- **Listed records**:

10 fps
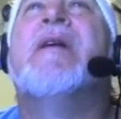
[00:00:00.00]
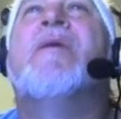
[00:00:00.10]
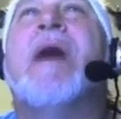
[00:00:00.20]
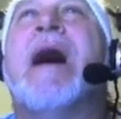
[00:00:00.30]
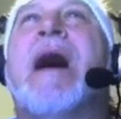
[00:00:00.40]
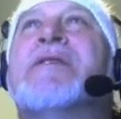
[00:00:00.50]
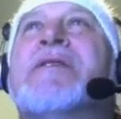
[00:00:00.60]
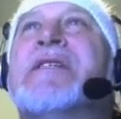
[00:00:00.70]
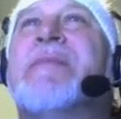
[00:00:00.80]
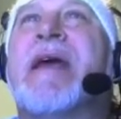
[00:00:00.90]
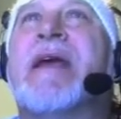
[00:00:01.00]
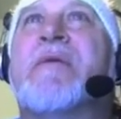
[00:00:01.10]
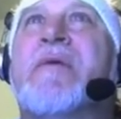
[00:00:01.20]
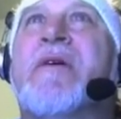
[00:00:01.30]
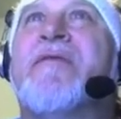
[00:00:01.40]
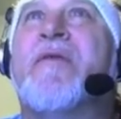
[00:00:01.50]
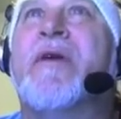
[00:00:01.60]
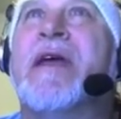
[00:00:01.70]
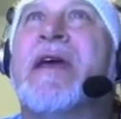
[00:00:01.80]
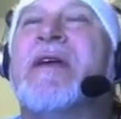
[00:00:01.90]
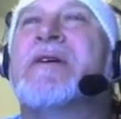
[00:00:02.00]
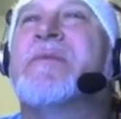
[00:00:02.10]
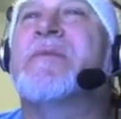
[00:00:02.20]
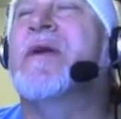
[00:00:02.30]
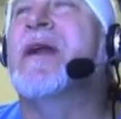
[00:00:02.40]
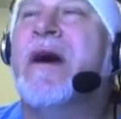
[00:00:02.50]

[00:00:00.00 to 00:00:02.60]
Wow, just to make it real for you, here's Marina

- **Task objective**: Your answer must be the lines from the one containing "[00:00:00.50]" through the last line of the records, copied exactly, with no pictures.

- **Written answer**:
[00:00:00.50]
[00:00:00.60]
[00:00:00.70]
[00:00:00.80]
[00:00:00.90]
[00:00:01.00]
[00:00:01.10]
[00:00:01.20]
[00:00:01.30]
[00:00:01.40]
[00:00:01.50]
[00:00:01.60]
[00:00:01.70]
[00:00:01.80]
[00:00:01.90]
[00:00:02.00]
[00:00:02.10]
[00:00:02.20]
[00:00:02.30]
[00:00:02.40]
[00:00:02.50]

[00:00:00.00 to 00:00:02.60]
Wow, just to make it real for you, here's Marina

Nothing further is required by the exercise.